Start of Block
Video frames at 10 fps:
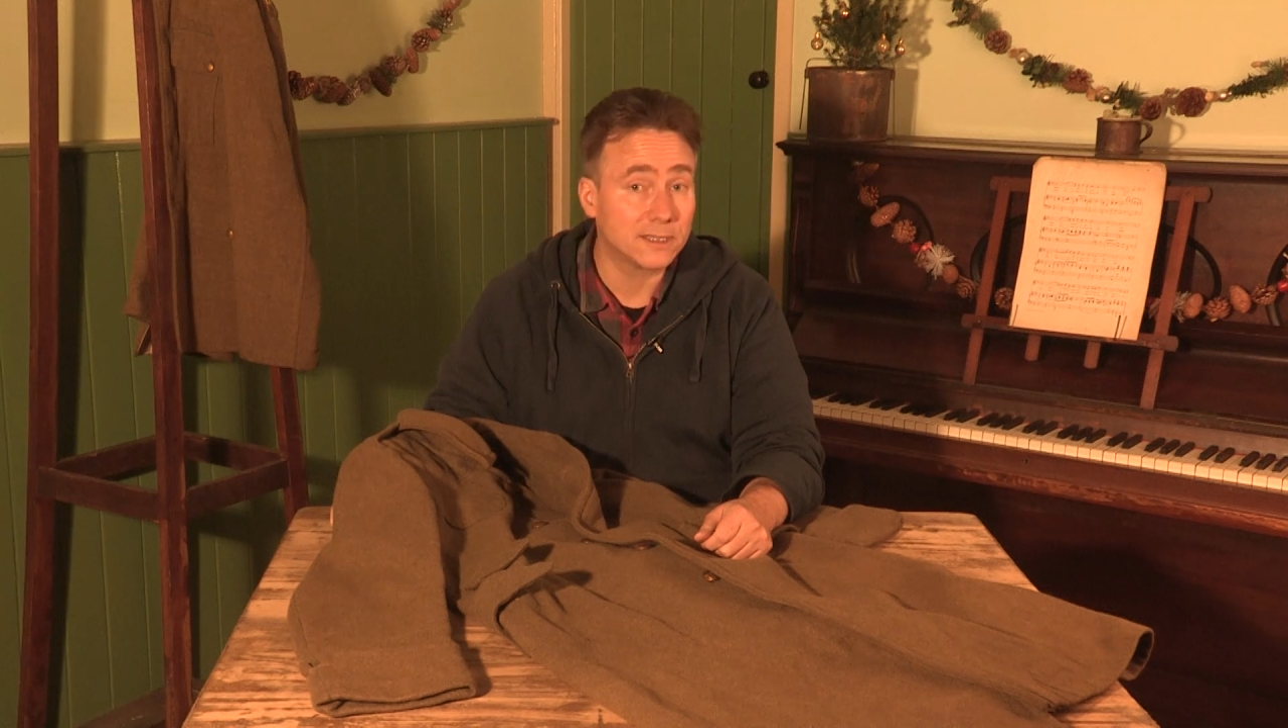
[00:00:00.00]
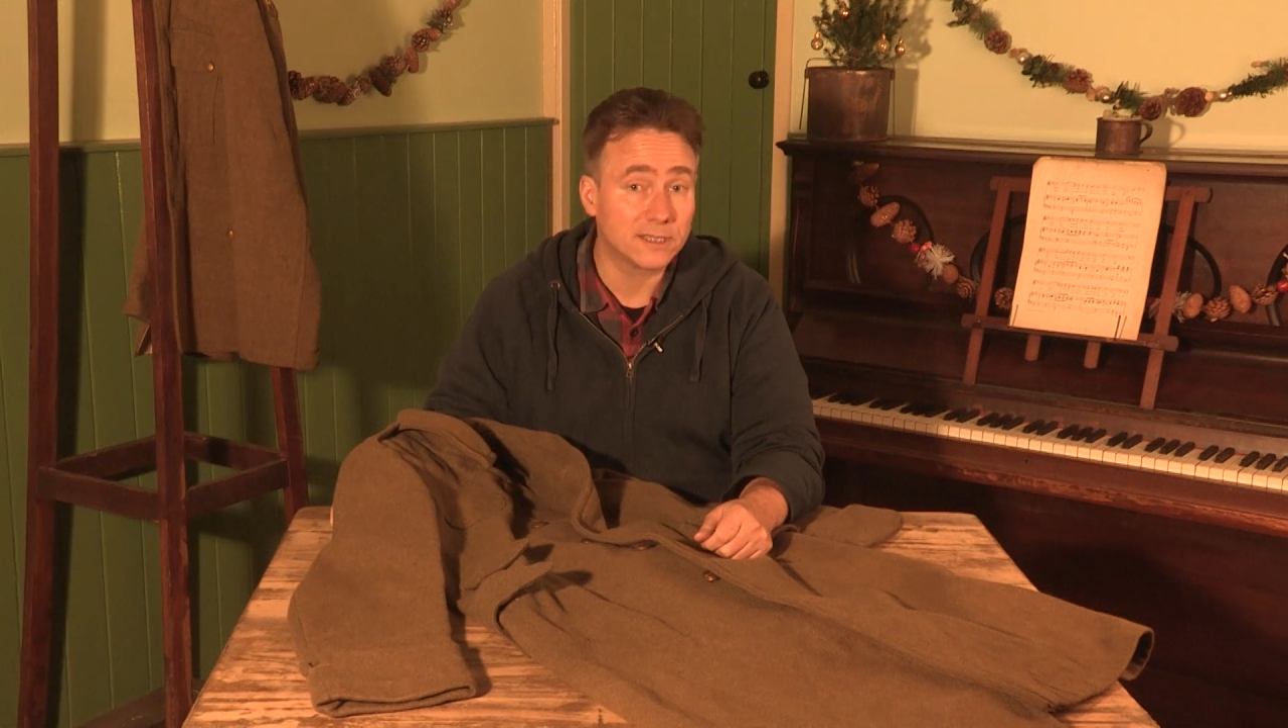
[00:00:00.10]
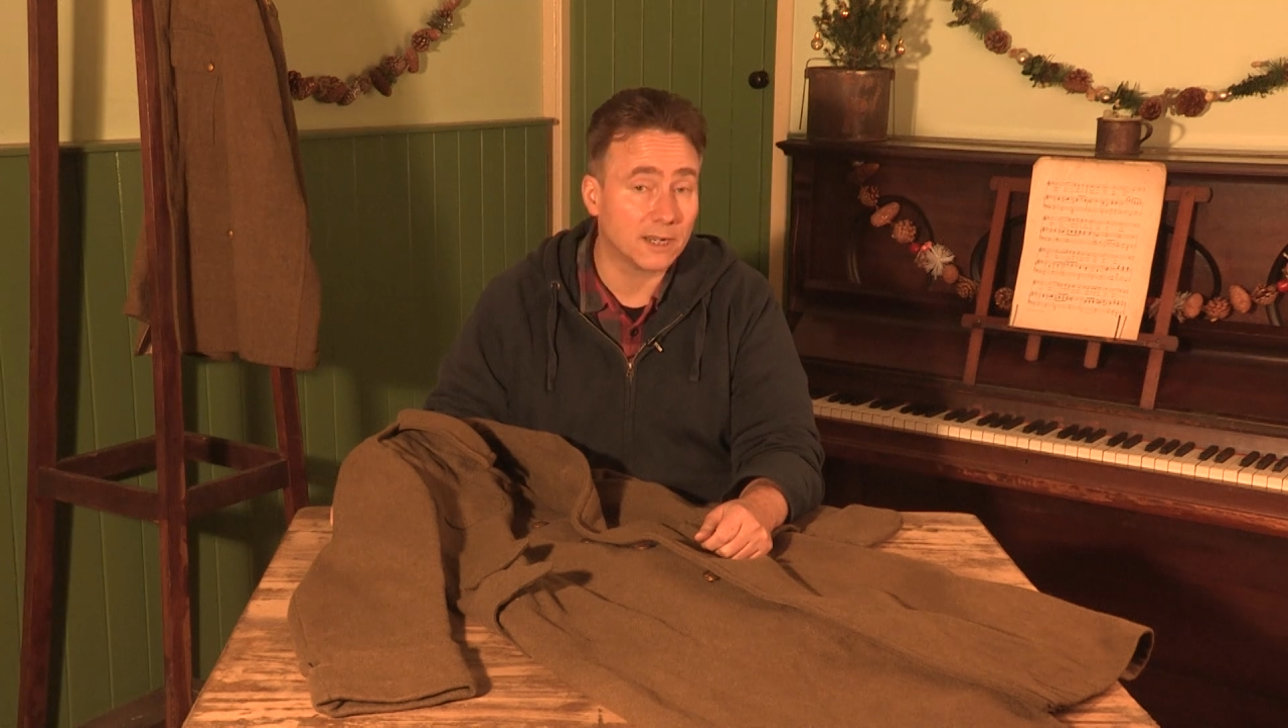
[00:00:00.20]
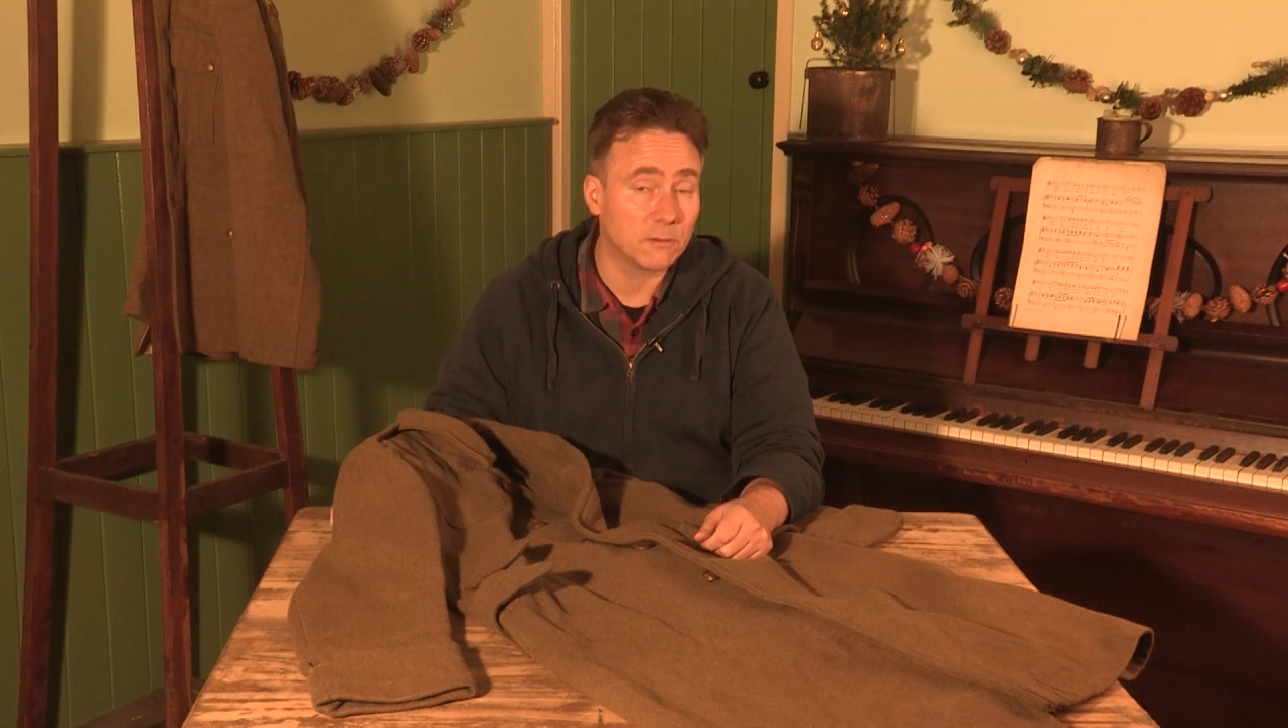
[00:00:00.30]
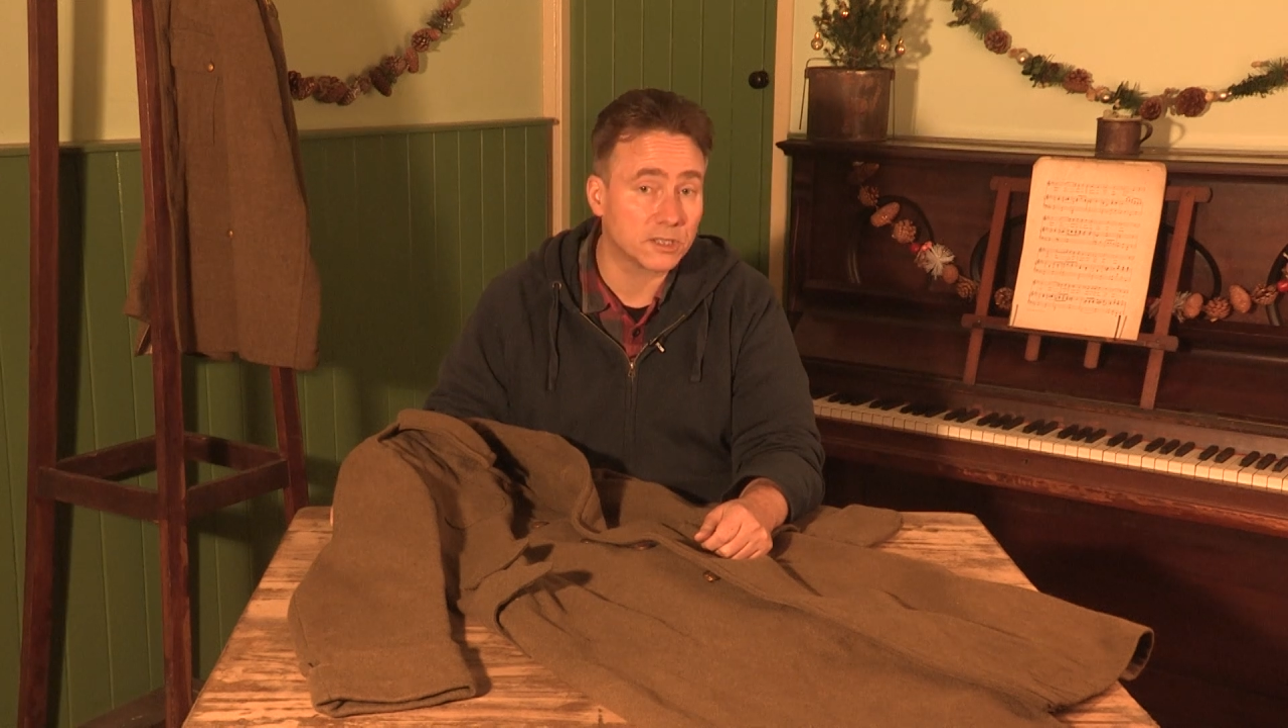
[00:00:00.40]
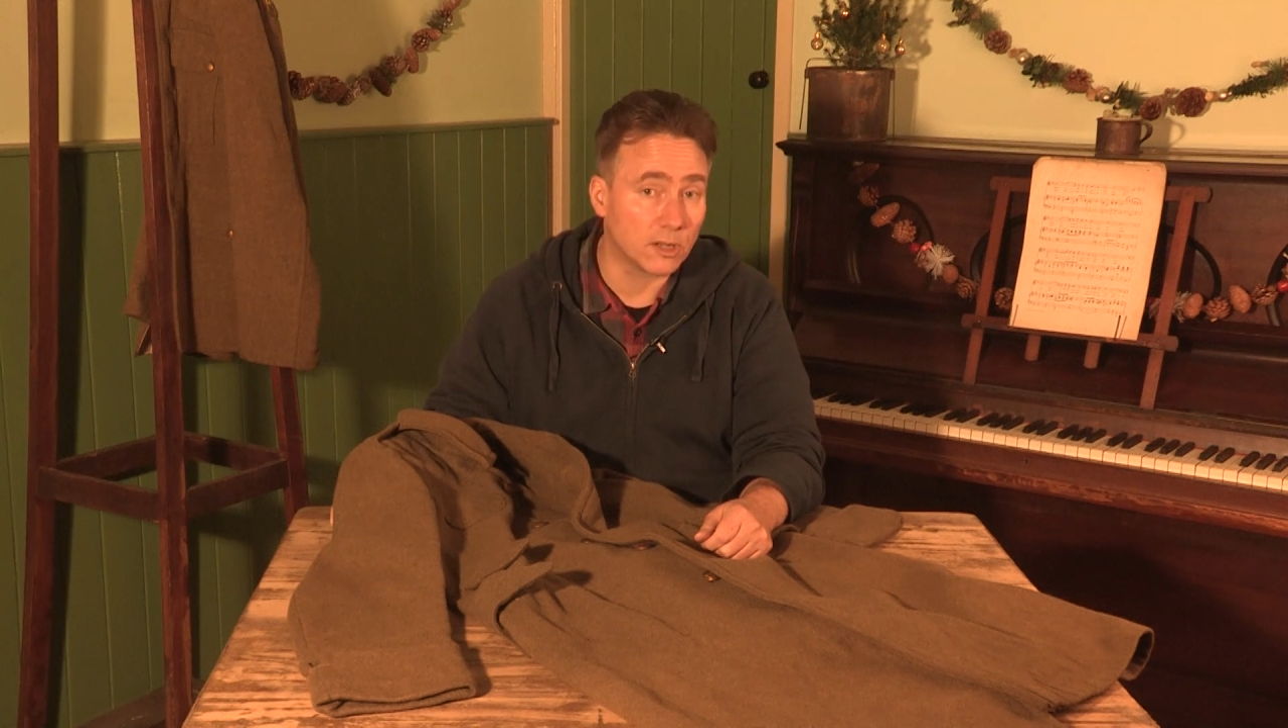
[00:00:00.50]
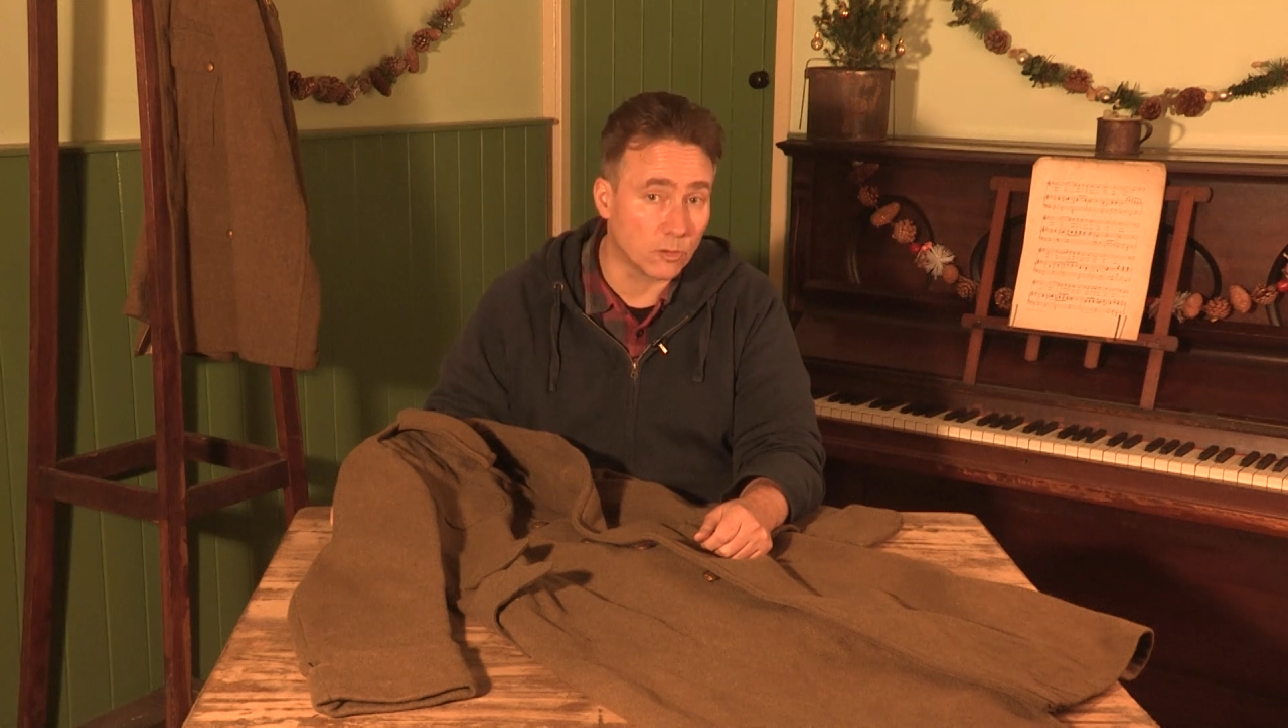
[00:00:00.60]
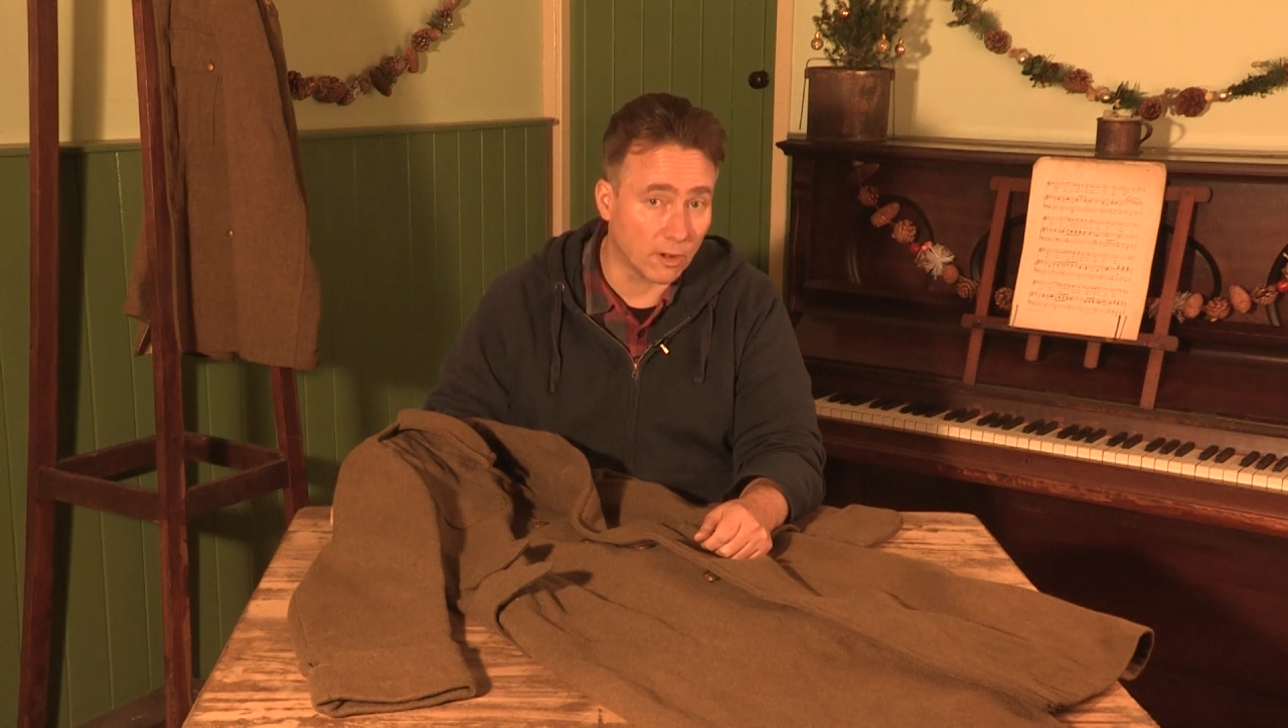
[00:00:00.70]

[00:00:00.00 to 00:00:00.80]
until it was sold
End of Block
Reproduce each record above by retyping it exactly; omit all images.

Answer to this exercise:
Video frames at 10 fps:
[00:00:00.00]
[00:00:00.10]
[00:00:00.20]
[00:00:00.30]
[00:00:00.40]
[00:00:00.50]
[00:00:00.60]
[00:00:00.70]

[00:00:00.00 to 00:00:00.80]
until it was sold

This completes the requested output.